At least 20 people tested positive for Covid-19 in connection with the breakup of the Al-Kuwait ship, which arrived at Fremantle on May 22. Under new direct export rules introduced this year, direct export of sheep to the Middle East was banned from 1 June to 14 September because of the risk of heat stress on animals in metal hulls in the northern hemisphere’s summer.

“We believe that the welfare risks to these animals are very high in June, and no exceptions are given,” AVA president Dr. Warwick Vale. “It is very important that the government enforce regulations, to ensure that animal welfare standards during the export of live sheep are in line with the expectations of the veterinary profession and the wider community.”

RSPCA and Animal Australia also said licenses should not be extended, with senior RSPCA policy official, Dr Jed Goodfellow, saying that direct export companies based in Perth “took a very unreasonable risk in an effort to speed up this last shipment so that it was close to the deadline “.

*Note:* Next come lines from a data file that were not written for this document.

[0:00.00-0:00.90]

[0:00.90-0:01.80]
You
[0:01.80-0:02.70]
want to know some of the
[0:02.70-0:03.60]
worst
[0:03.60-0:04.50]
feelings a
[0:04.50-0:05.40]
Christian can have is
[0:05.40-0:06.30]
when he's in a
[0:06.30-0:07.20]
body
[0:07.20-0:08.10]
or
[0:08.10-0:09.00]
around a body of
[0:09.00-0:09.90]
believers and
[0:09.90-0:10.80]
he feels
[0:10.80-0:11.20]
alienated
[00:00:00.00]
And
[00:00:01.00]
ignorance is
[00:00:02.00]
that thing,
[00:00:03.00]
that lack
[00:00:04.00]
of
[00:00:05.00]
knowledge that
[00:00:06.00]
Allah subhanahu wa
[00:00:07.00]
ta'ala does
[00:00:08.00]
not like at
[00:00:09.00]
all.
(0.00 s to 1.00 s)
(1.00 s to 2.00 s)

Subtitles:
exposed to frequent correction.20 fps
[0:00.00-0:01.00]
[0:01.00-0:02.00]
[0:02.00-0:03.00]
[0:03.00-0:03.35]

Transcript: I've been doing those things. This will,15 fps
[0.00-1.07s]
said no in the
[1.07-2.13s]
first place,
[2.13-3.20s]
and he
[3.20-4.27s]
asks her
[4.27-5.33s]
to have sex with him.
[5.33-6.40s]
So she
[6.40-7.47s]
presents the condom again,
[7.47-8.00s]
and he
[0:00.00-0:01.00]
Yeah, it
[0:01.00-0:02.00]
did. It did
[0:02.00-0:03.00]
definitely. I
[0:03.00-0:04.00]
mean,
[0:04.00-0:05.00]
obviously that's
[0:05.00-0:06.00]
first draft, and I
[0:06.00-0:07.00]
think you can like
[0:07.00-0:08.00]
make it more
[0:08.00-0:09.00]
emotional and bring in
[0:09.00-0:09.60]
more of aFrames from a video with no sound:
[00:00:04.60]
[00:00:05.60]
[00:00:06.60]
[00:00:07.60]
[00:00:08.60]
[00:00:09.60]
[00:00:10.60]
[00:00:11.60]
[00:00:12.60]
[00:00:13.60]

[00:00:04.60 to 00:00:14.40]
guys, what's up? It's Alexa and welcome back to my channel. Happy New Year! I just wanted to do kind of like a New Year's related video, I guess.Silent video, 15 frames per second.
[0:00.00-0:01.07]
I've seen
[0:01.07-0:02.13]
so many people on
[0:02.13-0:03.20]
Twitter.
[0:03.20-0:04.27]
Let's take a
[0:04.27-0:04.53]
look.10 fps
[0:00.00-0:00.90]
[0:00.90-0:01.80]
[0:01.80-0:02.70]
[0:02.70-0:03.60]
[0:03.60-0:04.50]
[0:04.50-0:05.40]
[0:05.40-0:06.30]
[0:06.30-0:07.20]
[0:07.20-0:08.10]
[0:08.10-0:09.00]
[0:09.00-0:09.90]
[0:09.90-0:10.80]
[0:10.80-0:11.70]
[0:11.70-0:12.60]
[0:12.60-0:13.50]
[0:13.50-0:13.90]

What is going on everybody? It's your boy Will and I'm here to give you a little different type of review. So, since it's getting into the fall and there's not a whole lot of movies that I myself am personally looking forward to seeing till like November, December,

In Victoria, a group of elementary students at Melbourne was placed in quarantine home for two weeks after one member of the two-year class at the Holy Eucharist elementary school in St Albans tested positive for Covid-19. Other students from that class have been asked to quarantine.

Infection is associated with previously reported outbreaks at Keilor Downs Middle School.

Victoria recorded 11 new Covid-19 cases overnight, three of which were related to the Keilor Downs cluster and four with an outbreak at the Rydges hotel on Swanston Street in Melbourne CBD, where international travelers had been subject to 14-day compulsory quarantine.

That brings the total number of staff at Rydges positive to six after that the first two security guards tested positive on Wednesday.

Thirteen people in international quarantine at the hotel were also stated positive.